Uncle Sam owns the fruits of a prisoner's labor
Too bad for Walton.
The Vietnam veteran, convicted bank robber and well-trained desktop publishing expert designed a 2001 desk-blotter calendar, as well as several other calendars, while imprisoned at Leavenworth. Federal Prison Industries then distributed millions of copies of the calendars to Government Services Administration warehouses.

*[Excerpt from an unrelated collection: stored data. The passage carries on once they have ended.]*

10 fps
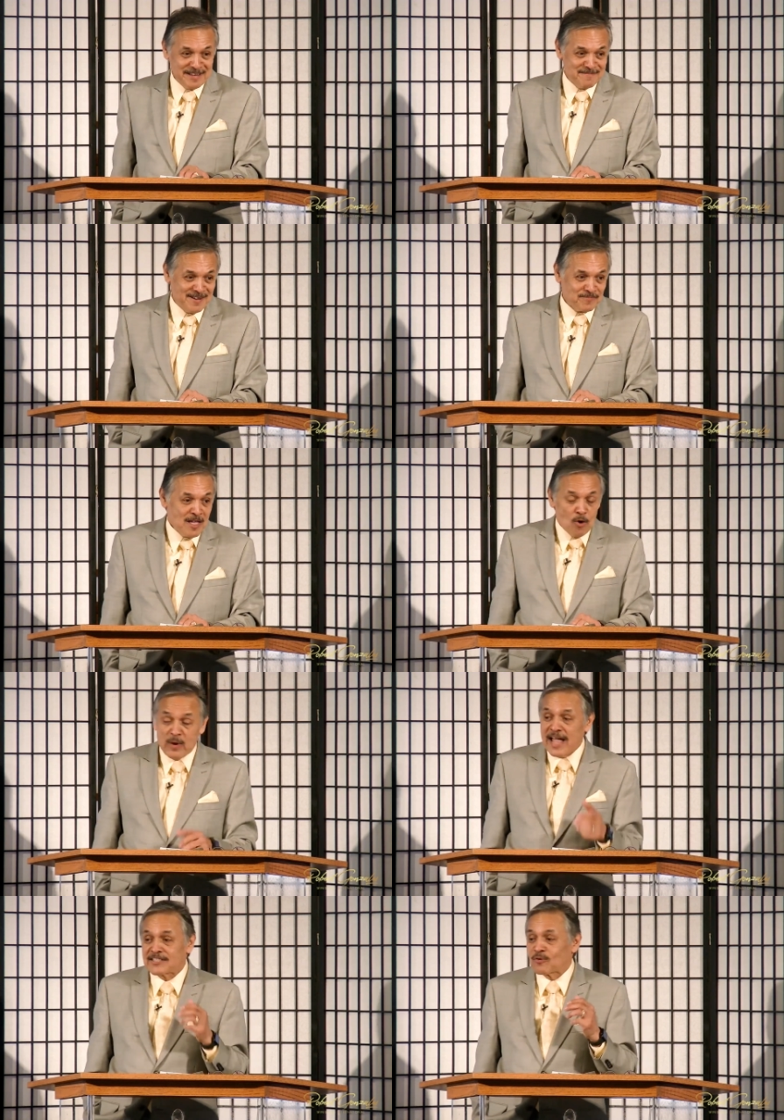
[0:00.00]
Amen.
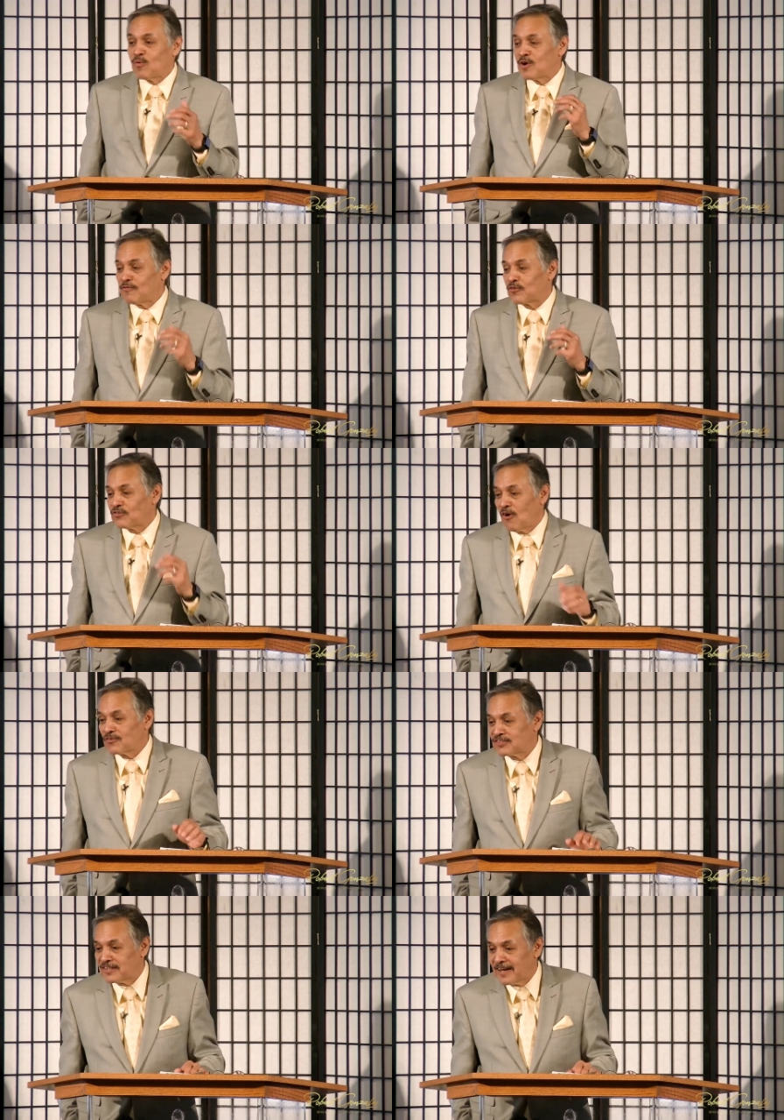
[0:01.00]
We had some wonderful
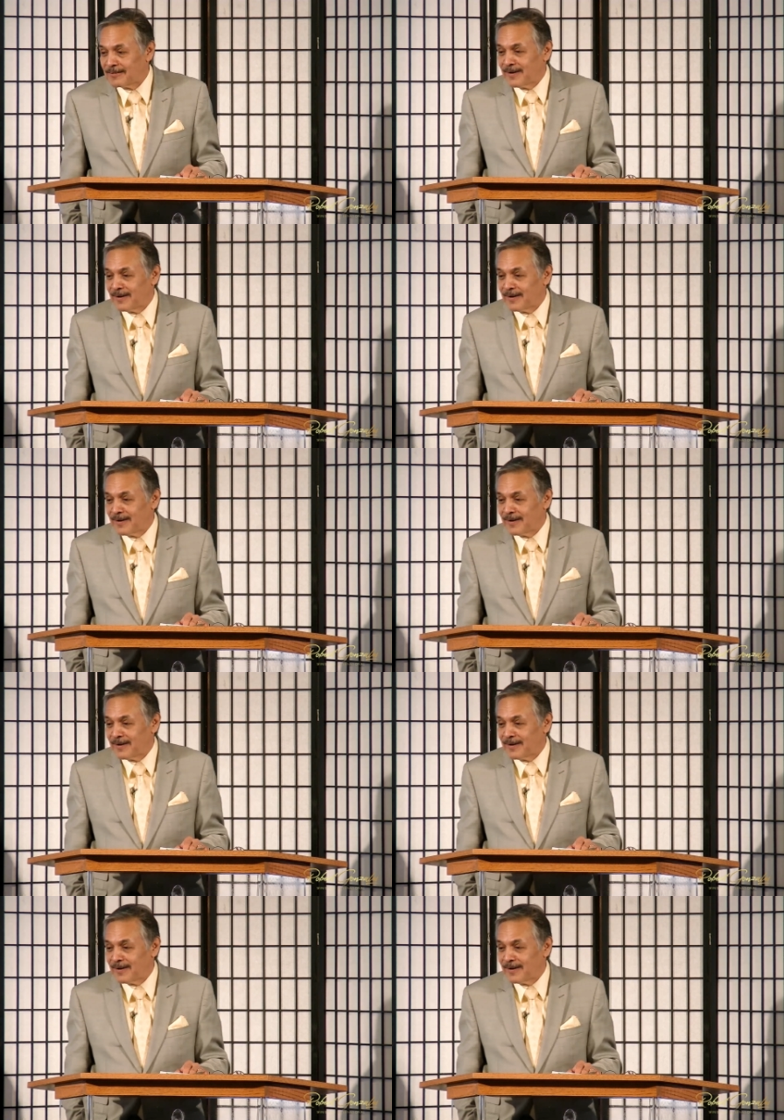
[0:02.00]
songs tonight,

Now serving out his 210-month sentence in Colorado, Walton sued on the ground that the government had stolen his intellectual property. The government retorted that he didn't own the copyright. He got a lawyer, and obtained the copyright. Nonetheless, last January, the Court of Federal Claims ruled against him. Copyright infringement suits can't succeed if the work was prepared "in the employment or service" of the federal government
Walton and his attorney, Covington & Burling's Scott C. Weidenfeller, appealed. The question is tricky, because prisoners have already been held not to be in the employ of the government. So it all boils down to the notion of service. Perhaps the appellate panel foresaw a swarm of other prisoner intellectual property claims arising if Walton succeded; whatever the complete reasons, the panel saw fit to reason:
"One may have a “service” relationship with the federal government that does not constitute an “employment” relationship...Walton’s preparation of the calendar was done “while in the service of the United States.” He developed and made the calendar at the direction of and with computers provided by the United States, and was supervised by United States employees in that work. He performed the work at a government facility, and the government paid him modest compensation for his efforts."